Essa não era a opinião de Augusto Comte, que deixava à filosofia um lugar essencial. O filósofo é, para ele, o "especialista das generalidades". Ademais, para Comte, as ciências mais "complexas" dependem das mais simples. É preciso ser matemático para fazer física, químico para fazer biologia. O sociólogo que estuda esse "organismo complexo e dependente" que é "a humanidade" necessita, pouco a pouco, conhecer as outras ciências que estudam, precisamente, as condições de existência da humanidade (por exemplo: a biologia que estuda nosso corpo, a física e a química que estudam o meio externo). Enfim, o sociólogo-filósofo conhece todas as ciências e faz a síntese de seus ensinamentos, para poder dirigir a humanidade racionalmente.
Certamente, é hoje impossível pedir ao filósofo que seja um sábio em todas as especialidades. Podemos, ao menos, exigir dele uma cultura geral que não seja uma ignorância enciclopédica. Inicialmente, podemos ver na filosofia uma reflexão de conjunto sobre a história das ciências e os problemas suscitados pelo conhecimento científico — note-se que dizemos uma reflexão e não uma soma de conhecimentos. A filosofia não é a adição das ciências, ela, dizia Thibaudet, "não é a ciência de tudo, mas a ciência do todo"; isto é, uma visão unificada do mundo que encontra seus elementos nas diversas ciências que exploram cada uma, um domínio particular.

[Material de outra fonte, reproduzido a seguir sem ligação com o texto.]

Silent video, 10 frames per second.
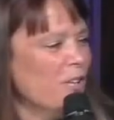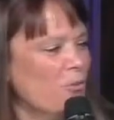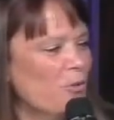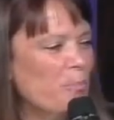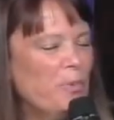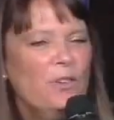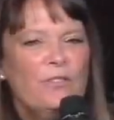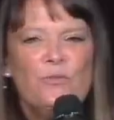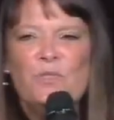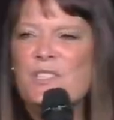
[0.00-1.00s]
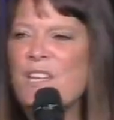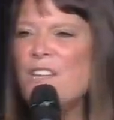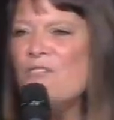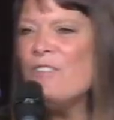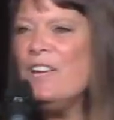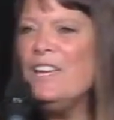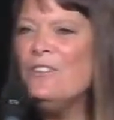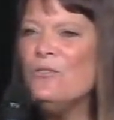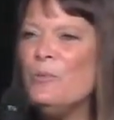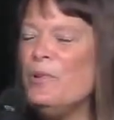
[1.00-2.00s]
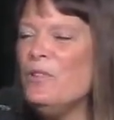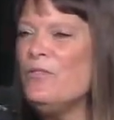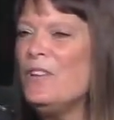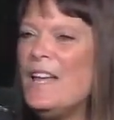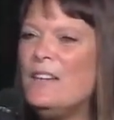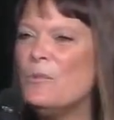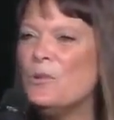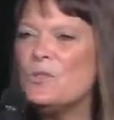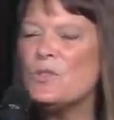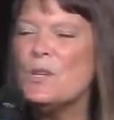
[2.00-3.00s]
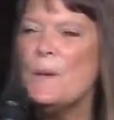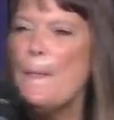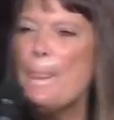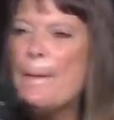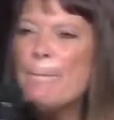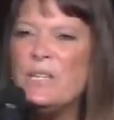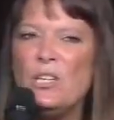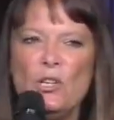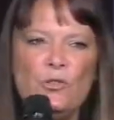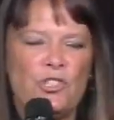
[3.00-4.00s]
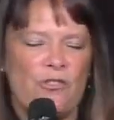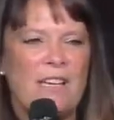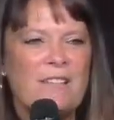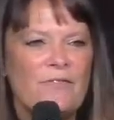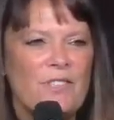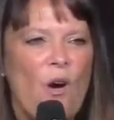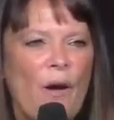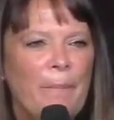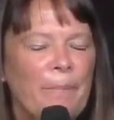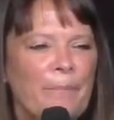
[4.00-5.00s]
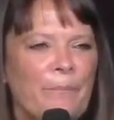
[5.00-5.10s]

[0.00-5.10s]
all the beautiful scenery and all the beautiful animals. But you lose track of time.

Mas também é desejável que o filósofo estude, de maneira mais precisa e mais profunda, esta ou aquela ciência. Podemos especializar-nos na filosofia da história, na filosofia da biologia, na filosofia do direito. Disse um contemporâneo, e muito justamente, que "toda boa matéria lhe é estranha", entendendo com isso que a filosofia não deve ser uma meditação vazia, mas uma reflexão alimentada por informações precisas sobre este ou aquele domínio do real.

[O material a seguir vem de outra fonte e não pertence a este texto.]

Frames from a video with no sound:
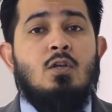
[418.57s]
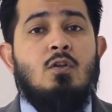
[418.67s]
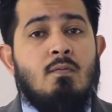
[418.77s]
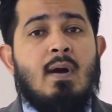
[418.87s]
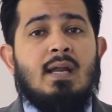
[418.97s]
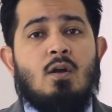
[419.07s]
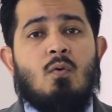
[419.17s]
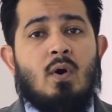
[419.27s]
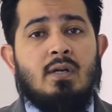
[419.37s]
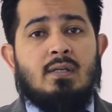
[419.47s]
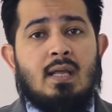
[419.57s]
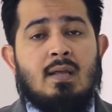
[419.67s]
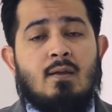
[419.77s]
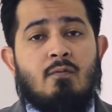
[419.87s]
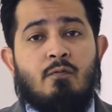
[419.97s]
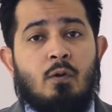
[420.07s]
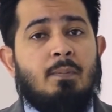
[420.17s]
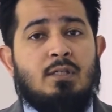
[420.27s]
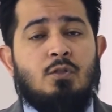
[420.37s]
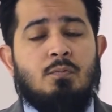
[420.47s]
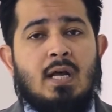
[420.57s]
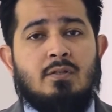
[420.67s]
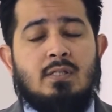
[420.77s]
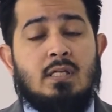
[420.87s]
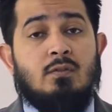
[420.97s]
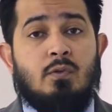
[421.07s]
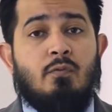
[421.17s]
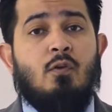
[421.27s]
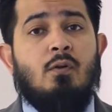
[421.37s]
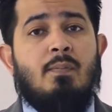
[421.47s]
You might not want a full bedroom downstairs with a full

Portanto, se as ciências positivas se desprenderam progressivamente das especulações filosóficas (o que, em contrapartida, criou uma disciplina especializada da filosofia), resta que a filosofia não poderia perder o contacto com a evolução das ciências e das técnicas, a qual fornece temas preciosos para suas reflexões.
Todavia, a ciência não pode substituir a filosofia. A ciência procura e encontra verdades. Mas a pergunta: "Qual é a essência da Verdade ou das verdades?" é uma questão filosófica. Fazer filosofia da matemática não consiste em demonstrar teoremas, em descobrir novas propriedades dos números ou das figuras. Isso é contribuição do matemático. Fazer filosofia da matemática é perguntar como raciocina o matemático, que é uma demonstração, qual a origem das noções matemáticas, qual o fundamento dos postulados que nos pedem que admitamos. A ciência constrói todo um edifício de teorias. A filosofia escava sob suas construções para explicar seus fundamentos. Enquanto o sábio procede por construções, o filósofo procede por escavações. A conduta da filosofia é reflexiva. Ademais, não se trata de reduzir a filosofia a uma reflexão sobre a ciência. Ela também medita sobre a arte, sobre a vida cotidiana, sobre todas as experiências vividas. "Nada de humano pode ser estranho" à filosofia.